SOURCE DATA START
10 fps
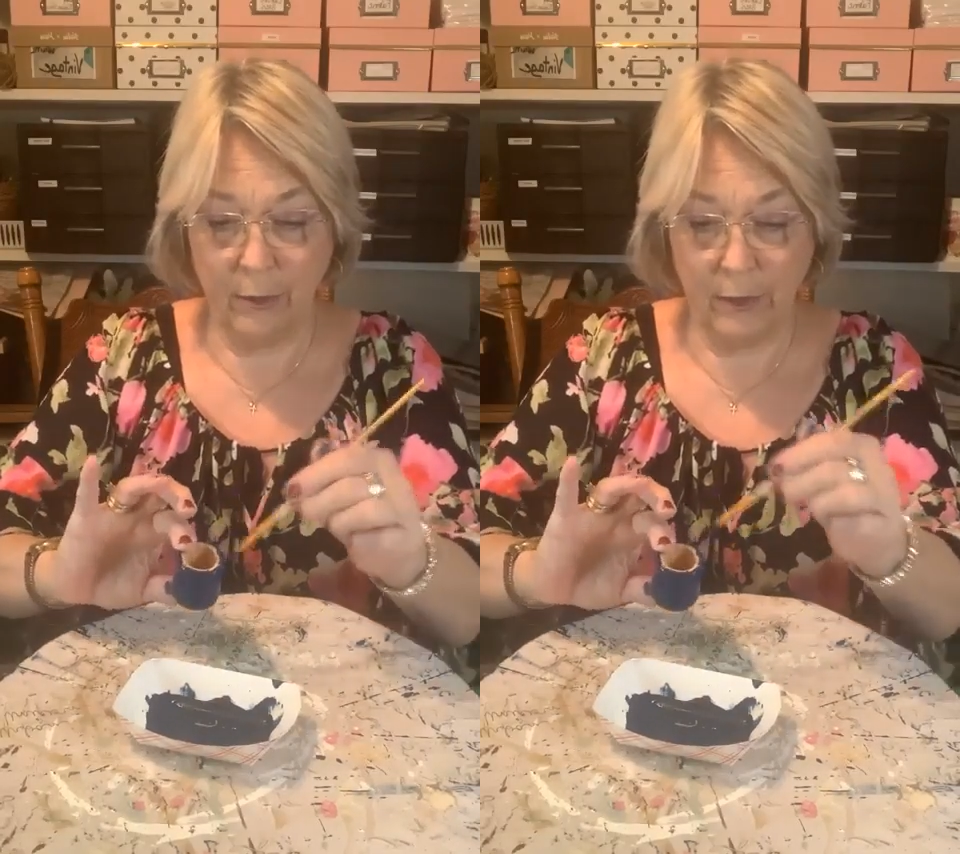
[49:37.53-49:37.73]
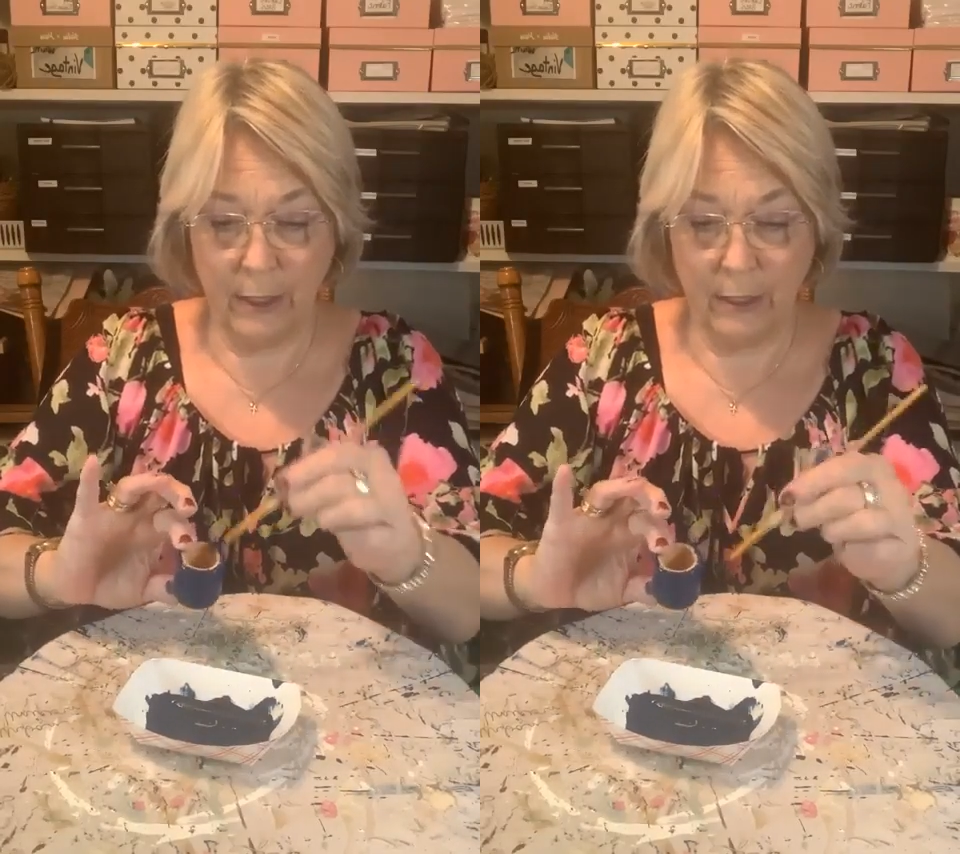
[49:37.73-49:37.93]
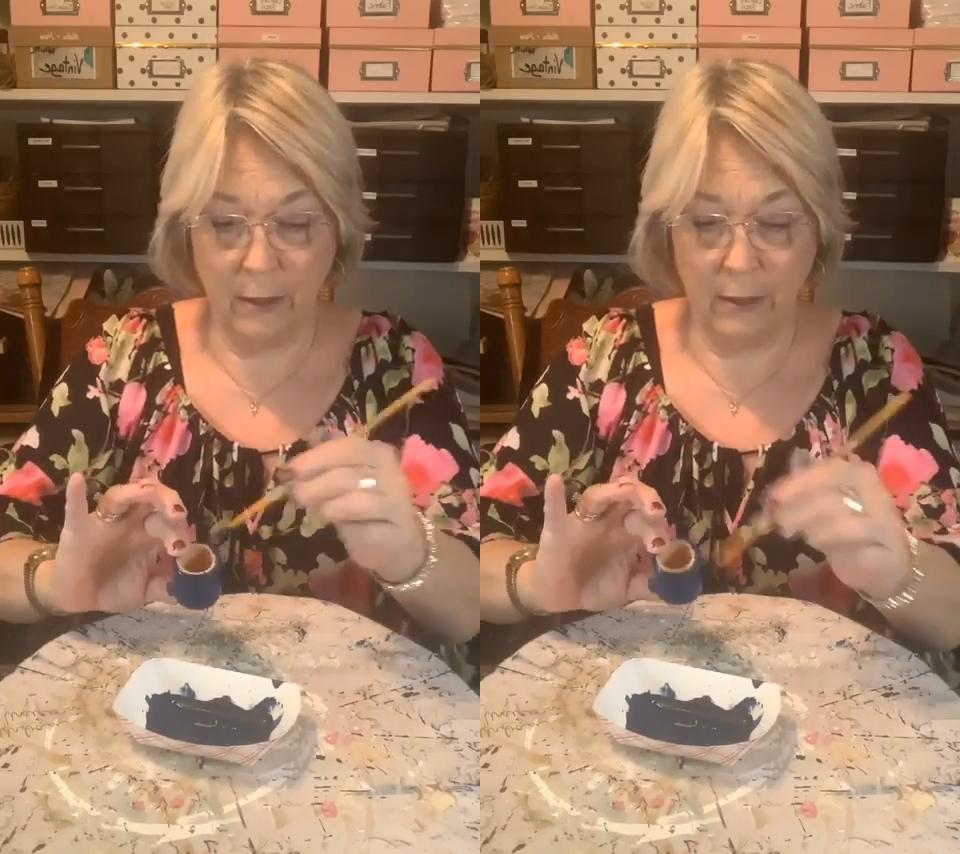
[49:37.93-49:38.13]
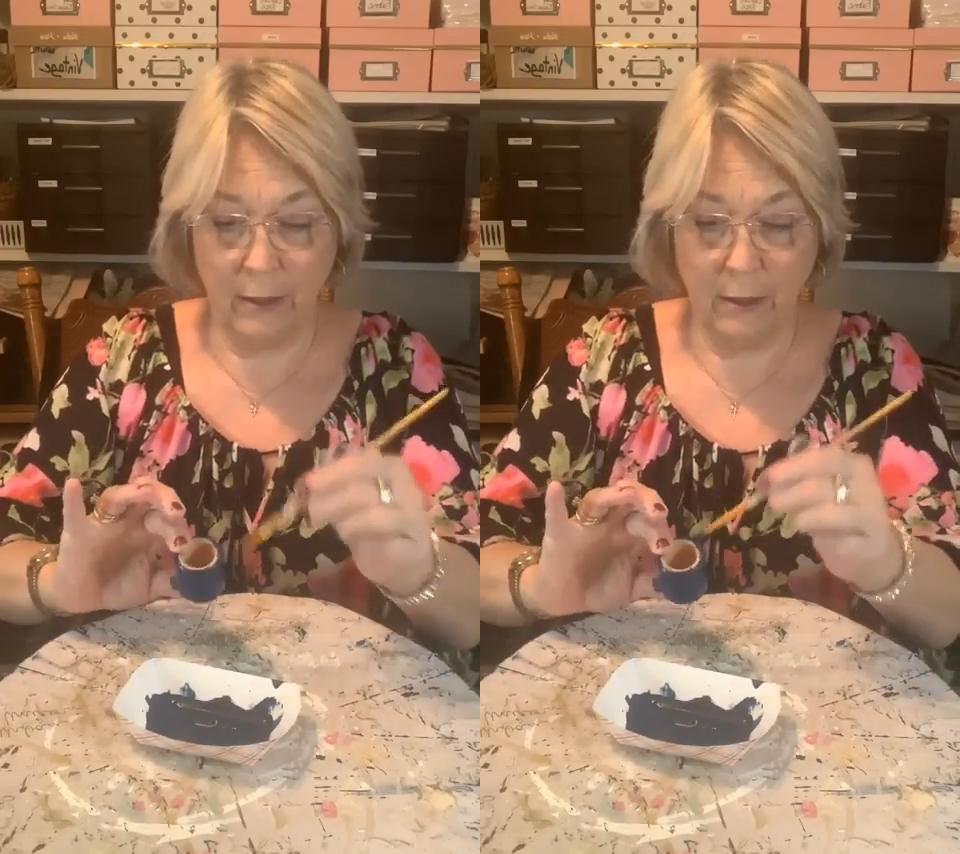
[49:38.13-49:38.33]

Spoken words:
building.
SOURCE DATA END
- [THE PROBLEM]: When you copy the entries above, reproduce each line exactly and leave out any pictures.

- [EXPECTED ANSWER]:
10 fps
[49:37.53-49:37.73]
[49:37.73-49:37.93]
[49:37.93-49:38.13]
[49:38.13-49:38.33]

Spoken words:
building.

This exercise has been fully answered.